Problem to solve — Exercise in exact copying: restate word for word only the lines below from the one containing "Word for word: Hang" through the one containing "[103.13-104.03s]", omitting any pictures.

Data excerpts —
□ □ □

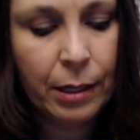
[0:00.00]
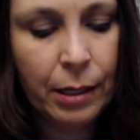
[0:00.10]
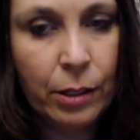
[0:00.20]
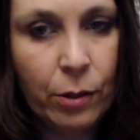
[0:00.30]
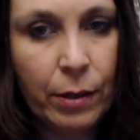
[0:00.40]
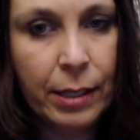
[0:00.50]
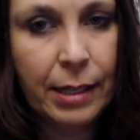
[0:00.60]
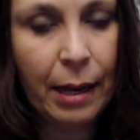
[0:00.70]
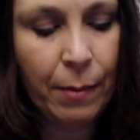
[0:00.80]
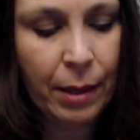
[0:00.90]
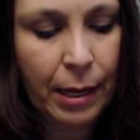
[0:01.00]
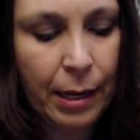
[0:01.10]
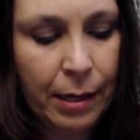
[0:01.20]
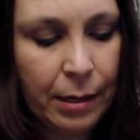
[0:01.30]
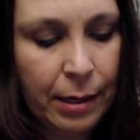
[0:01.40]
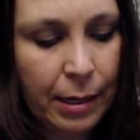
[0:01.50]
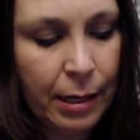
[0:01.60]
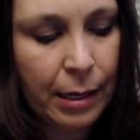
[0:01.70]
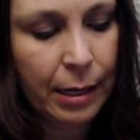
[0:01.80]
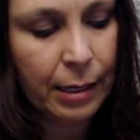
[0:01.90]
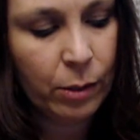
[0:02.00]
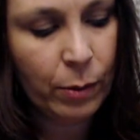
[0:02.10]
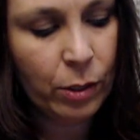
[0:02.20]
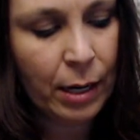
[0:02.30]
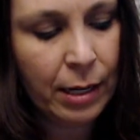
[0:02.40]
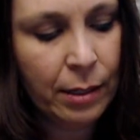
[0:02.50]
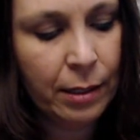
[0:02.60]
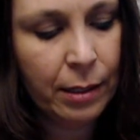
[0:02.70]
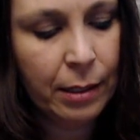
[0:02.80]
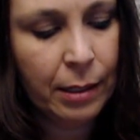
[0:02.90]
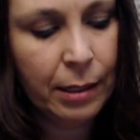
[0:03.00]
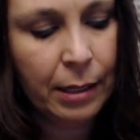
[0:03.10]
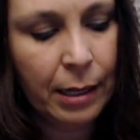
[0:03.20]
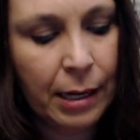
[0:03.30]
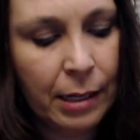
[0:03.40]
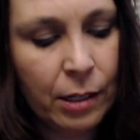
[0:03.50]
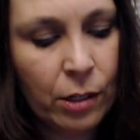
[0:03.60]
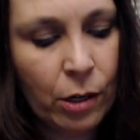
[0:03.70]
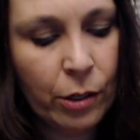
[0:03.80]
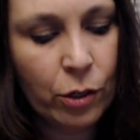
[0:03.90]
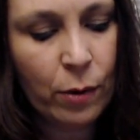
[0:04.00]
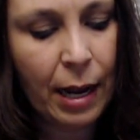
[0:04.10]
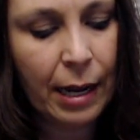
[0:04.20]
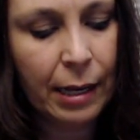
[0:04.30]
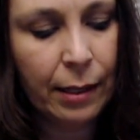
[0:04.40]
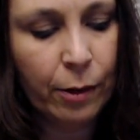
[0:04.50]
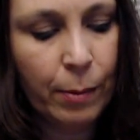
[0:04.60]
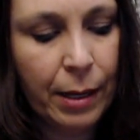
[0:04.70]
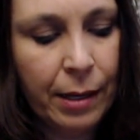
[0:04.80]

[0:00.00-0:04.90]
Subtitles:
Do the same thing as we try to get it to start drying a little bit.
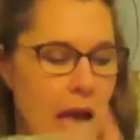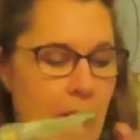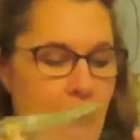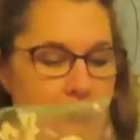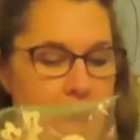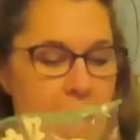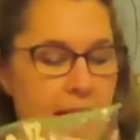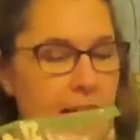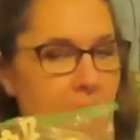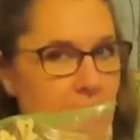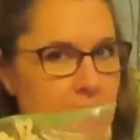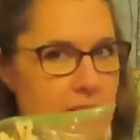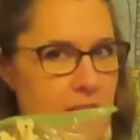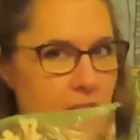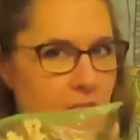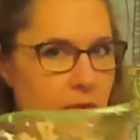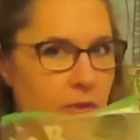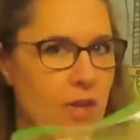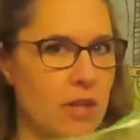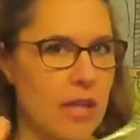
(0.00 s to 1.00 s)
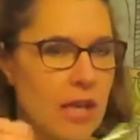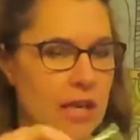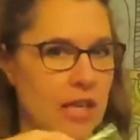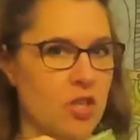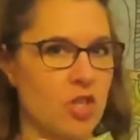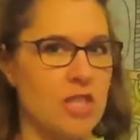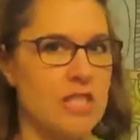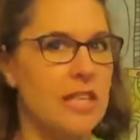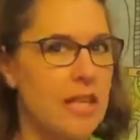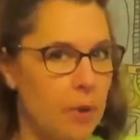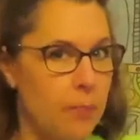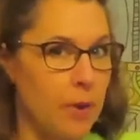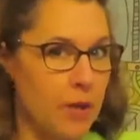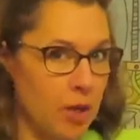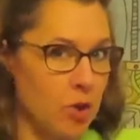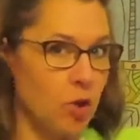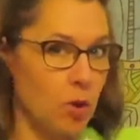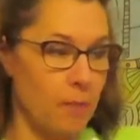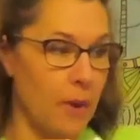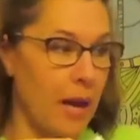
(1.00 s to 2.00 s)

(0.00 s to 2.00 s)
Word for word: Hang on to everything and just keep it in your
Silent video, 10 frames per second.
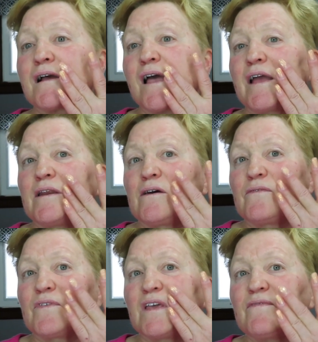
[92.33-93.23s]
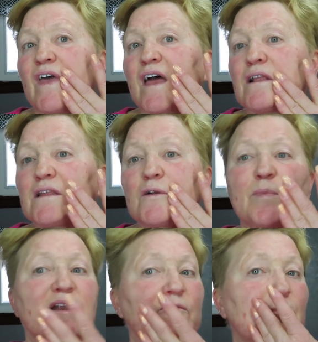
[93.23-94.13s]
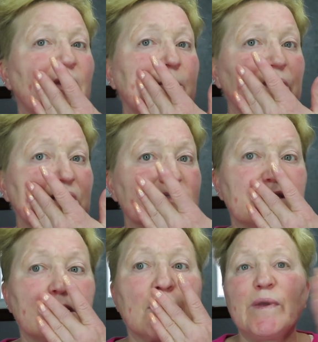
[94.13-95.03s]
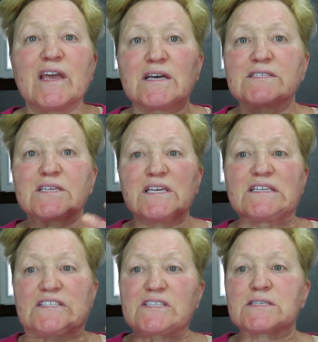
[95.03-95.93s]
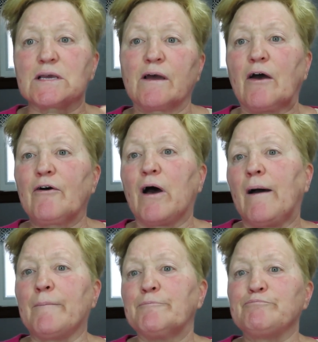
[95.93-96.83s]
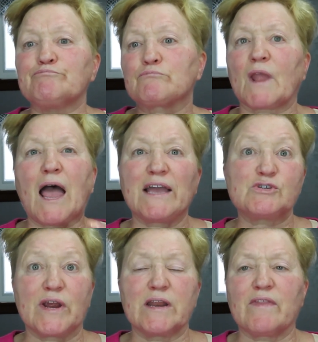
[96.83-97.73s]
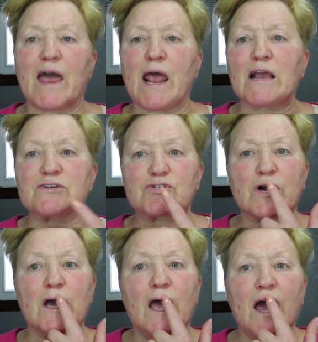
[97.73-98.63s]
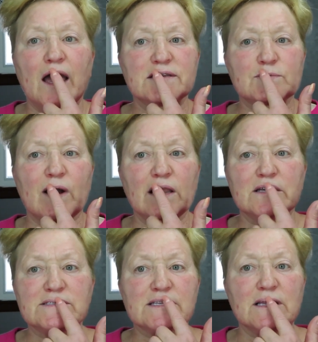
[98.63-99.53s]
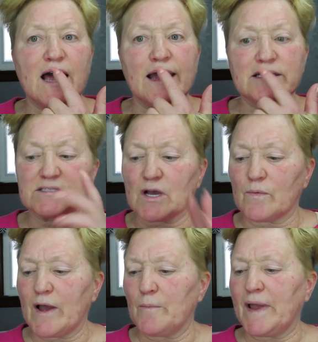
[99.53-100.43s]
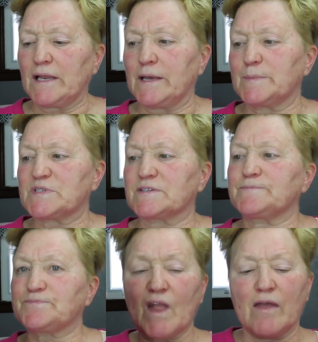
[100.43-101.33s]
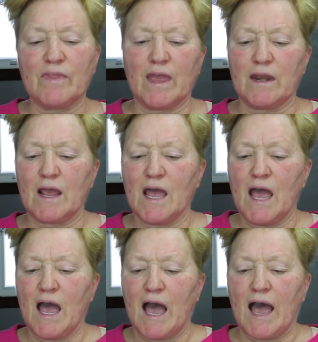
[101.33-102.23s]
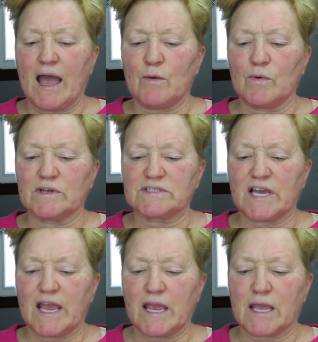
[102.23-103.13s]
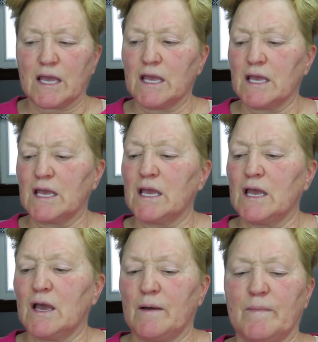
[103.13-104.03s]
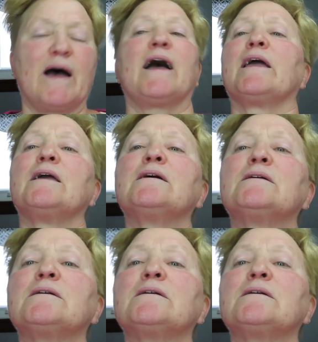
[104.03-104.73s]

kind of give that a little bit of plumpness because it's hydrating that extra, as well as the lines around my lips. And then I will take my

□ □ □

Solved problem —
Word for word: Hang on to everything and just keep it in your
Silent video, 10 frames per second.
[92.33-93.23s]
[93.23-94.13s]
[94.13-95.03s]
[95.03-95.93s]
[95.93-96.83s]
[96.83-97.73s]
[97.73-98.63s]
[98.63-99.53s]
[99.53-100.43s]
[100.43-101.33s]
[101.33-102.23s]
[102.23-103.13s]
[103.13-104.03s]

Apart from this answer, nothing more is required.